A face, blurred and faceless, passed like a phantom across her mind. Not Luna's. Not anyone she could place. Just the echo of someone who had once mattered. A trace buried so deep it should never surface.
She blinked once. It was gone.
Her stillness did not break. She remained as she had always been — a dagger without thought, an extension of order.
But beneath the mask, her breath had shifted. Only slightly.
Luna did not notice. She stared ahead, her eyes distant, seeing the end of her kingdom carved into ink and wax.
The nobles bowed their heads, some in shame, some in relief. The herald withdrew, satisfied. Outside, the bells of Dominion rang in mocking triumph, crimson banners already unfurling over Elyndral's towers.
The queen did not rise.
The assassin did not move.
The throne of Elyndral had become the Silent Throne.

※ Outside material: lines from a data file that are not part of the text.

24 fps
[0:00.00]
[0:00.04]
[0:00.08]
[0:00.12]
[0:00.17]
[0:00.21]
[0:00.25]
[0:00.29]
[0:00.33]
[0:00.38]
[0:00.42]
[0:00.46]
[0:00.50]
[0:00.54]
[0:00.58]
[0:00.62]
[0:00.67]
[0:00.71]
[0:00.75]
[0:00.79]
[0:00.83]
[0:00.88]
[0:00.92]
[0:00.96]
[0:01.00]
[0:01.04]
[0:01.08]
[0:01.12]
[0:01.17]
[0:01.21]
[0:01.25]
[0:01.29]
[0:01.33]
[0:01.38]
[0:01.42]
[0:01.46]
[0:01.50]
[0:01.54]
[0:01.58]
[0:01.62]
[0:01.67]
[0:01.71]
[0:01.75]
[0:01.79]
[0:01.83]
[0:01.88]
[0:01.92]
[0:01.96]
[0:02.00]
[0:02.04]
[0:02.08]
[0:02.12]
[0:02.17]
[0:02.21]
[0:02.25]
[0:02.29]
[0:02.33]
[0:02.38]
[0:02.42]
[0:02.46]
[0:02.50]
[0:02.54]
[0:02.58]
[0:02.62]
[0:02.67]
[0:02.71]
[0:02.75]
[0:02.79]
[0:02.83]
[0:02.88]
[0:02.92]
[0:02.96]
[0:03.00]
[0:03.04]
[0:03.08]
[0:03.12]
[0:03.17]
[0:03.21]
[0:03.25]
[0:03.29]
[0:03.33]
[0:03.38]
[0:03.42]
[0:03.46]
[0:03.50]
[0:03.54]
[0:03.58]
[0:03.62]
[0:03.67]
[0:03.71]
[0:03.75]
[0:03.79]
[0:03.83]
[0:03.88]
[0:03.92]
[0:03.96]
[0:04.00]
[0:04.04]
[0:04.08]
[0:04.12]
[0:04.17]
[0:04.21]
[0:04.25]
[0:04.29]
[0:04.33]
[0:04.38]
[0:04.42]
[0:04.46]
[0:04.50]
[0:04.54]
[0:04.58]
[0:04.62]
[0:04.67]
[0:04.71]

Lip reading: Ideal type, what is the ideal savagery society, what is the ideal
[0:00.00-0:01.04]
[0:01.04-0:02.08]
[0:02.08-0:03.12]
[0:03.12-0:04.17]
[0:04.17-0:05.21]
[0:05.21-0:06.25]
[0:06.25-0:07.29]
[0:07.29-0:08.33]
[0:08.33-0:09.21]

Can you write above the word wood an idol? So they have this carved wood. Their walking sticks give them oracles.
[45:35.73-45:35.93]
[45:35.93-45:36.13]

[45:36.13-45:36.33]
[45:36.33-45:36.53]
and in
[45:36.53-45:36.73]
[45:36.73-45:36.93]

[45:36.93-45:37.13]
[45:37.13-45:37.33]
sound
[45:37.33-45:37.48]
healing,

And in its silence, both ruler and weapon carried the weight of a kingdom's death. One by choice, the other by command. Both bound, both waiting — one for the mercy of time, the other for the moment order would finally come.
The hall emptied slowly, but the silence did not. It lingered like a living thing, wrapping itself around the throne, around the queen who had surrendered, and around the assassin who could not remember why her chest still ached faintly from a face she could never recall.
The kingdom had fallen.
The contract was sealed.
But the Silent Throne was not yet finished.